Frente a las familias numerosas de la población indígena, es muy beneficioso para nosotros que las niñas y mujeres se hagan tantos abortos como sea posible.

Los alemanes establecieron campos especiales para realizar abortos forzados. Uno de ellos operó en los años 1943-1945 en Waltrop-Holthausen. Las mujeres embarazadas fueron enviadas allí para trabajar en Alemania. Las trabajadoras forzadas fueron sometidas a un aborto y, si lograban dar a luz, les quitaban a sus hijos. Como resultado, las desafortunadas mujeres podrían ser enviadas al trabajo esclavo más rápido en beneficio del Reich alemán. En los campos de concentración alemanes se cometieron crímenes aún más terribles.
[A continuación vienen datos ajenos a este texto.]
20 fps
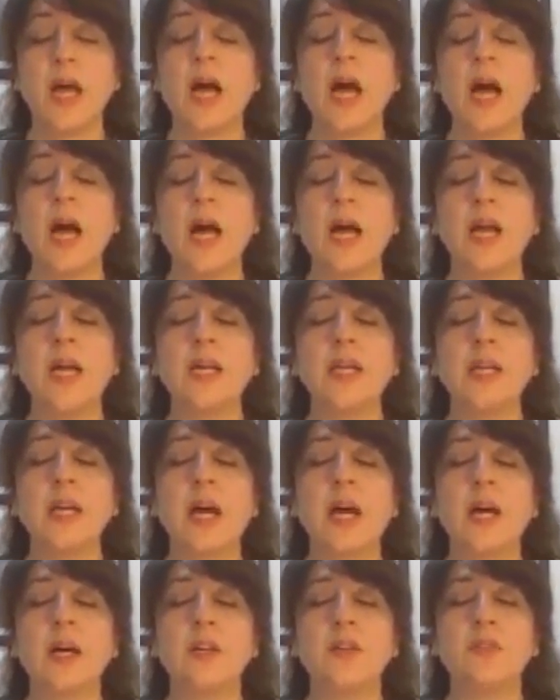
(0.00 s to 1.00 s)
I
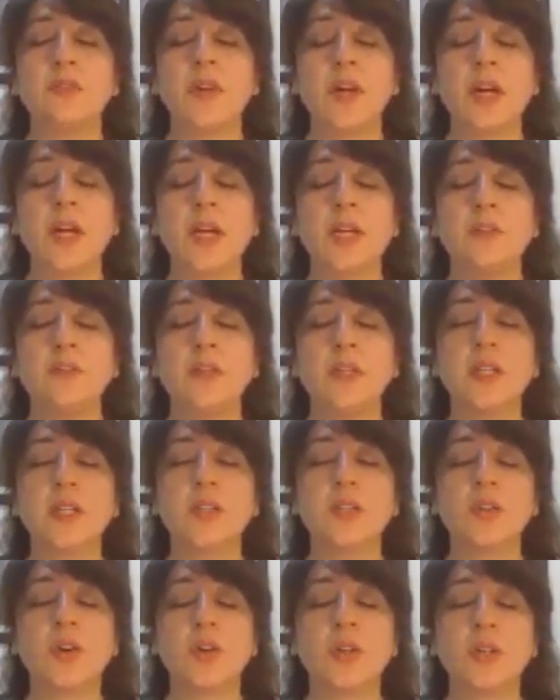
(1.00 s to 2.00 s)
are 5 the
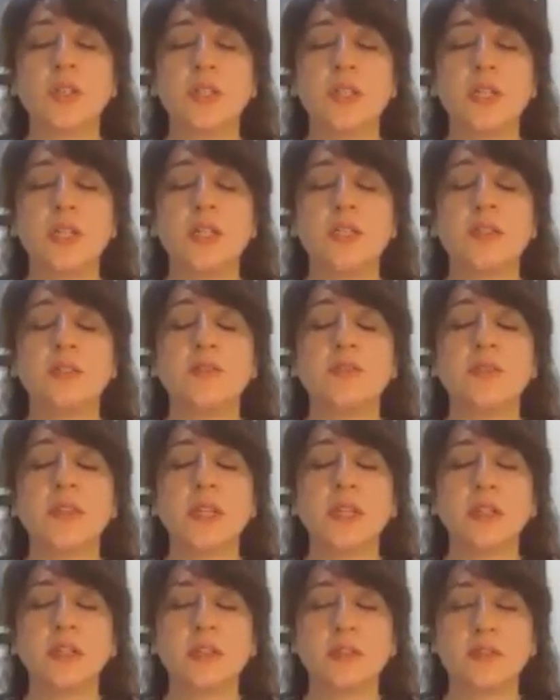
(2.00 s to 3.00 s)
authoritative
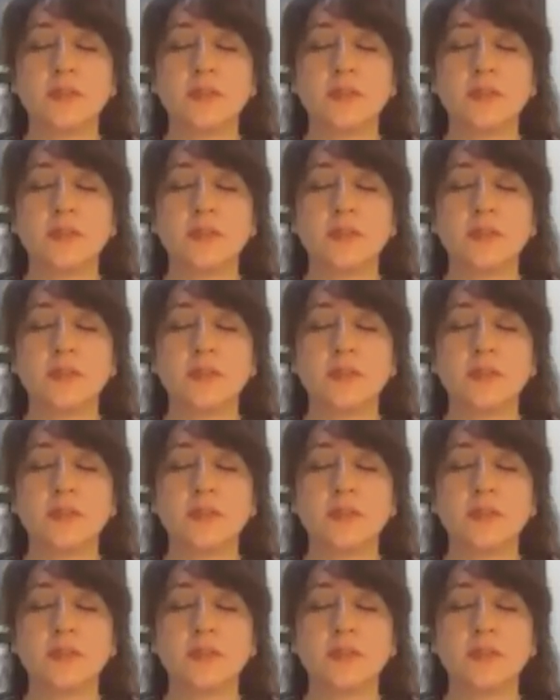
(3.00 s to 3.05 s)
figure.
Las mujeres embarazadas fueron obligadas a abortar en ellas, fueron sometidas a experimentos médicos o asesinadas de inmediato. Hasta mediados de 1943, todos los niños nacidos en el campo fueron asesinados en Auschwitz. Fue el camino de esta política criminal, cuyo rostro enfrentó el Dr. Mengele, en el que estuvo la comadrona polaca y prisionera de Auschwitz, Stanisława Leszczyńska. En terribles condiciones de campamento, arriesgando su vida muchas veces, aceptó 3.000. partos. Desafortunadamente, solo 30 de estos niños sobrevivieron a Auschwitz. Años más tarde, en sus dramáticos recuerdos, escribió:

Contrariamente a todas las predicciones, todos los niños del campo de concentración nacieron vivos, hermosos y regordetes. La naturaleza, desafiando el odio, luchó obstinadamente por sus derechos, con desconocidas reservas de vitalidad. La naturaleza es la maestra de la partera. Él lucha por su vida con ella y con ella promueve lo más hermoso del mundo: la sonrisa de un niño.